Getting started with Gardener extension development

by Jens Schneider


Recently, we developed the gardener-extension-mwe, which serves as a minimal working example for Gardener extensions. If you are only interested in the code, go and checkout the repository on github. If you want to learn more, keep on reading.

Table of Contents


Starting the development of new Gardener extensions can be challenging. As the Gardener documentation is fairly complex and driven by the history of the project, getting into the overall concepts is not easy. Moreover, code examples for Gardener extensions reside in separate Git repositories lacking documentation. However, early in March 2022 the gardener-extension-shoot-networking-filter was published, which comes at a more beginner friendly level than the e.g. the cloud-provider extensions. In particular, it extends Shoot clusters by the use of managed resources, which might be more straight-forward than the interaction with a cloud service provider as performed by e.g. the gardener-extension-provider-aws. Thus, gardener-extension-shoot-networking-filter provides a reasonable starting point for new developments, which target at automated deployments into Shoot clusters.
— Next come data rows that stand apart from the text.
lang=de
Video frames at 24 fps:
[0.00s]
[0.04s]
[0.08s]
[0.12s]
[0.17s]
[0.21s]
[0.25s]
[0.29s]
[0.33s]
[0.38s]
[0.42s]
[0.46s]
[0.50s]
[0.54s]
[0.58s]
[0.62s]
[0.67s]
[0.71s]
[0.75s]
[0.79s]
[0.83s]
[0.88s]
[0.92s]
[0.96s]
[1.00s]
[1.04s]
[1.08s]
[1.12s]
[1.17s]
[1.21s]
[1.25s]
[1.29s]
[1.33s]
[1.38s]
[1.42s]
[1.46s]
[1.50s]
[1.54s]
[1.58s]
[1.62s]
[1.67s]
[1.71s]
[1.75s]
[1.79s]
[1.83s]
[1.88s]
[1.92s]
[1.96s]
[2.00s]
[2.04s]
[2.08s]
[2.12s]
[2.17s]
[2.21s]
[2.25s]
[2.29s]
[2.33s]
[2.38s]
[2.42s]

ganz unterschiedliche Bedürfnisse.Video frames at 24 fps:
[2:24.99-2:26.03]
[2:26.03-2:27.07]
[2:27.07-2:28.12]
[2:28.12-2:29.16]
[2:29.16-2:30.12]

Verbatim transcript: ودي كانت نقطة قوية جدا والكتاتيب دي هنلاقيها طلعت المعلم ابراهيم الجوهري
However, going beyond the identification of a starting point, it makes sense to take a closer look at the concepts for extension development. In the extension directory of the Gardener Git repository, we find several Go-packages defining interfaces, which can be implemented by extension controllers. Put simply, we can search for files matching pkg/controller/*/actuator.go, in order to find interfaces for controllers acting on the corresponding resources. E.g., if our controller defines a (golang)-type -- called actuator -- implementing the interface defined in pkg/controller/extension/actuator.go, the controller will reconcile resources of type *extensionsv1alpha1.Extension. Consequently, the controller will take care for all the steps we define in the Reconcile method of the actuator, when Extension resources are updated. Of course, there might be more complex scenarios where reconciling Extension resources would be insufficient. In these cases, other interfaces like e.g. defined in pkg/controller/infrastructure/actuator.go would need to be implemented. However, these cases lie beyond the scope of this blog post.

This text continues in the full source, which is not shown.